TASK TO CARRY OUT: Only the lines holding the string "Language" are needed; copy each of them from the data.

BEGIN SUPPLIED DATA

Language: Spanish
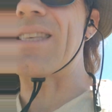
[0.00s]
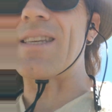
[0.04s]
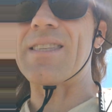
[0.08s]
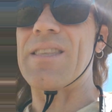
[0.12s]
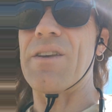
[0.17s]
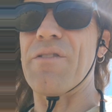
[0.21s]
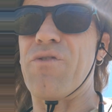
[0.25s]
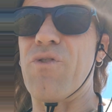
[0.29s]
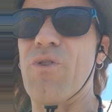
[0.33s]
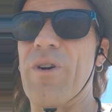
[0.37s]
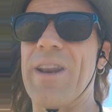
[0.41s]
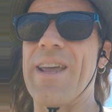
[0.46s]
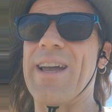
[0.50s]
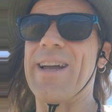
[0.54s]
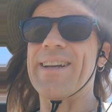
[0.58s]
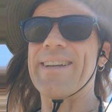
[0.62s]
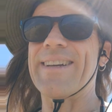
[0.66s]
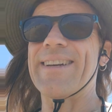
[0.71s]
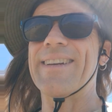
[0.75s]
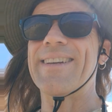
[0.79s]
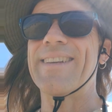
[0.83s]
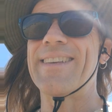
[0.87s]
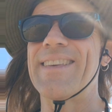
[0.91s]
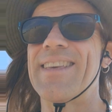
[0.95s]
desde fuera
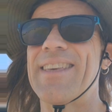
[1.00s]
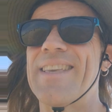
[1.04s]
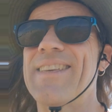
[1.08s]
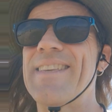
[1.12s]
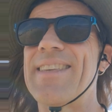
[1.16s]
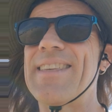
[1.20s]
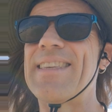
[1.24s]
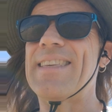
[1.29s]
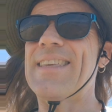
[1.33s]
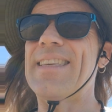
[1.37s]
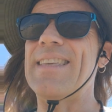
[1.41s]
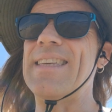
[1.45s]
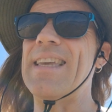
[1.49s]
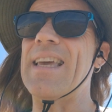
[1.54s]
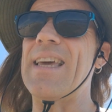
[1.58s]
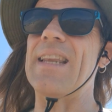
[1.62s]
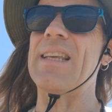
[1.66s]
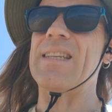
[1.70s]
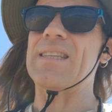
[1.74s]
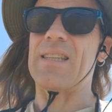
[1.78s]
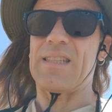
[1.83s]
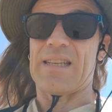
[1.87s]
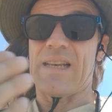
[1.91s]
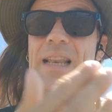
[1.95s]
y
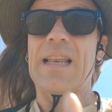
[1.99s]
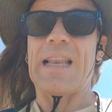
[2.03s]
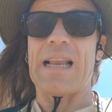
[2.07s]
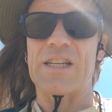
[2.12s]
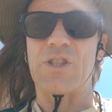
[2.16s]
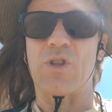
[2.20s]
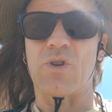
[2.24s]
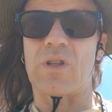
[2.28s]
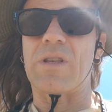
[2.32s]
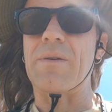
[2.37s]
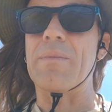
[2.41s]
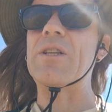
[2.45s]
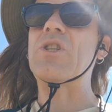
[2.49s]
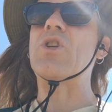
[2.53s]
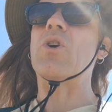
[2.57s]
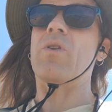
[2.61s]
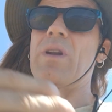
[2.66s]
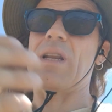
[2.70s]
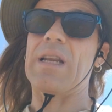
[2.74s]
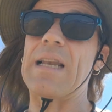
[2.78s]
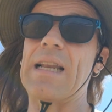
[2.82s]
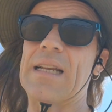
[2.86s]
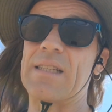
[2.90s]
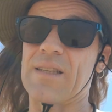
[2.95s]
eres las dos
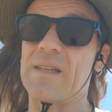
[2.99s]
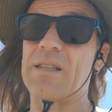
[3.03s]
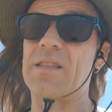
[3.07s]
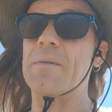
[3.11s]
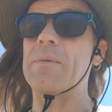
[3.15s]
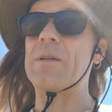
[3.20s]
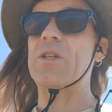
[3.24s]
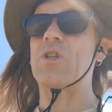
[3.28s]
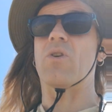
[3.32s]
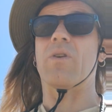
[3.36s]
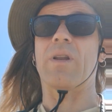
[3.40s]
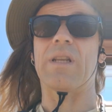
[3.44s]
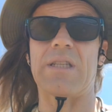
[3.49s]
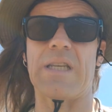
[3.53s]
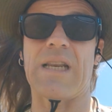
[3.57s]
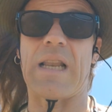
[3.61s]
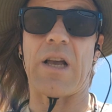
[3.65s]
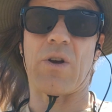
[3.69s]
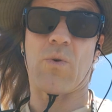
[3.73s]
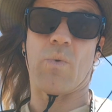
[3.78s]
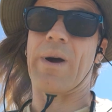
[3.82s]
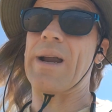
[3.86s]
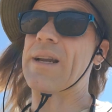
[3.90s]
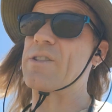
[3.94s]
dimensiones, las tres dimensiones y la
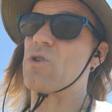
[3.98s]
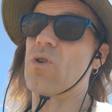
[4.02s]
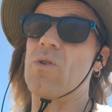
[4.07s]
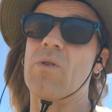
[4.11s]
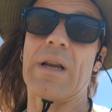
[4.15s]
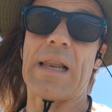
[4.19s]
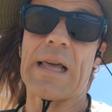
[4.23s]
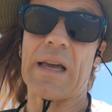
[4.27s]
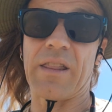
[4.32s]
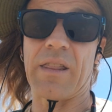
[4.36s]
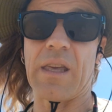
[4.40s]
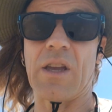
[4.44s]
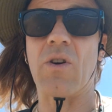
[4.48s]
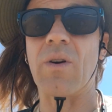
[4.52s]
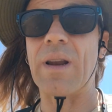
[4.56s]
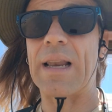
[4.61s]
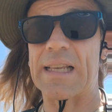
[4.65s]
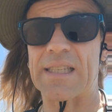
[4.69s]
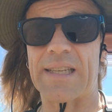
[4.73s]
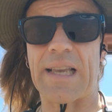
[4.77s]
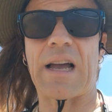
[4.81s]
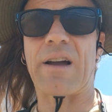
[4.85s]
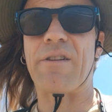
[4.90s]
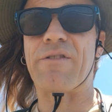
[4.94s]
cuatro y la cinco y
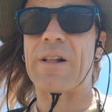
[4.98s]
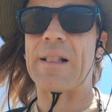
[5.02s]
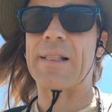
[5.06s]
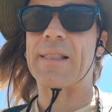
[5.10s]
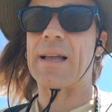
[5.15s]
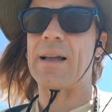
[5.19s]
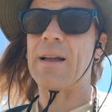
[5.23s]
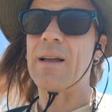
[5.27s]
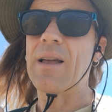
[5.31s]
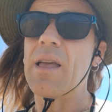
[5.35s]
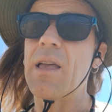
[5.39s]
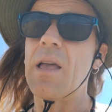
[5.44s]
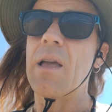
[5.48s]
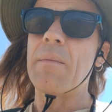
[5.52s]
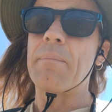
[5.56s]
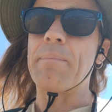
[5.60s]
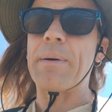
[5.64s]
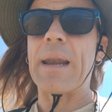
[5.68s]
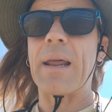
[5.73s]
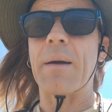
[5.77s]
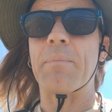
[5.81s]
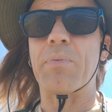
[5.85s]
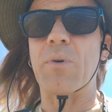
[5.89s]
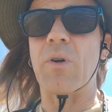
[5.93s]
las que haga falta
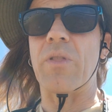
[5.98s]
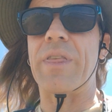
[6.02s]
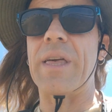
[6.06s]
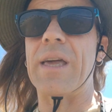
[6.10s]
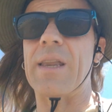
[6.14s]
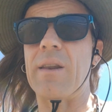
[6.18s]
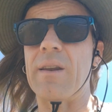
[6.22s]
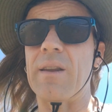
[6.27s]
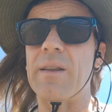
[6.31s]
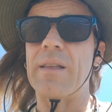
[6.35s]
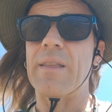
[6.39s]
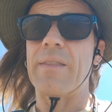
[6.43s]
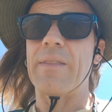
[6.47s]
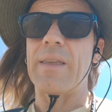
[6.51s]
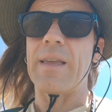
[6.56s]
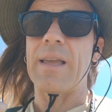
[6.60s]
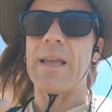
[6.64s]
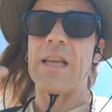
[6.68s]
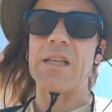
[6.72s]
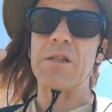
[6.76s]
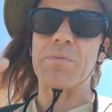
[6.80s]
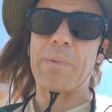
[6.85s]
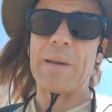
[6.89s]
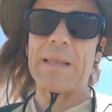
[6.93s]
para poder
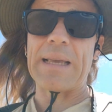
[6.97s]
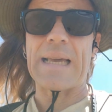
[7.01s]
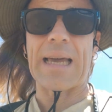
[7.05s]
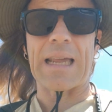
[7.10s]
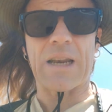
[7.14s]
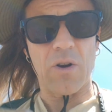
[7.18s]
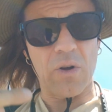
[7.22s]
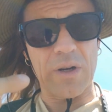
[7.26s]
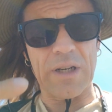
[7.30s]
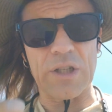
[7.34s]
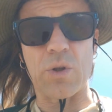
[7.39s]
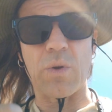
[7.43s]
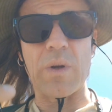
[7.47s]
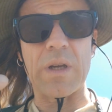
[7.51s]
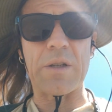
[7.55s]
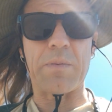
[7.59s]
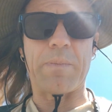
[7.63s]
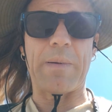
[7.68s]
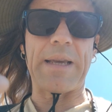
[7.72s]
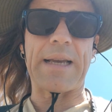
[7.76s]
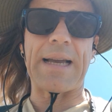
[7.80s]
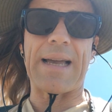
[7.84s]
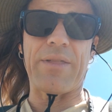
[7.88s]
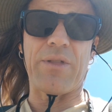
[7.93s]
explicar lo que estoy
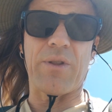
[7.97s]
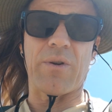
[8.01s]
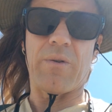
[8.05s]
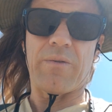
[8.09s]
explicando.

END SUPPLIED DATA
BEGIN SUPPLIED DATA

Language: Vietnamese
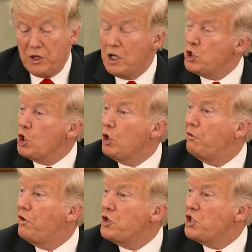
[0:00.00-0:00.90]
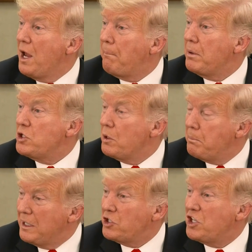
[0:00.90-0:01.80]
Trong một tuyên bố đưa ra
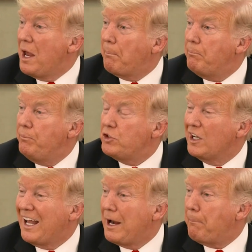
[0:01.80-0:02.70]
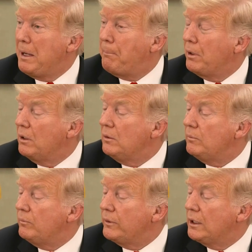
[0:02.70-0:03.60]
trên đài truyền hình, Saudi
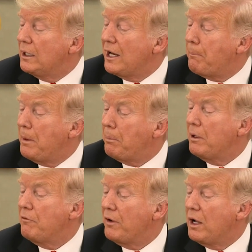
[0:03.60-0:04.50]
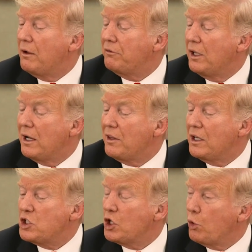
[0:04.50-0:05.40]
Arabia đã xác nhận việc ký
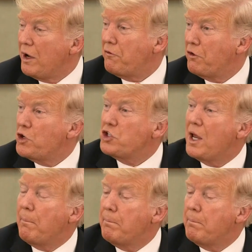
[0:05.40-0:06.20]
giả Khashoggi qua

END SUPPLIED DATA

SOLUTION TO THIS EXERCISE:
Language: Spanish
Language: Vietnamese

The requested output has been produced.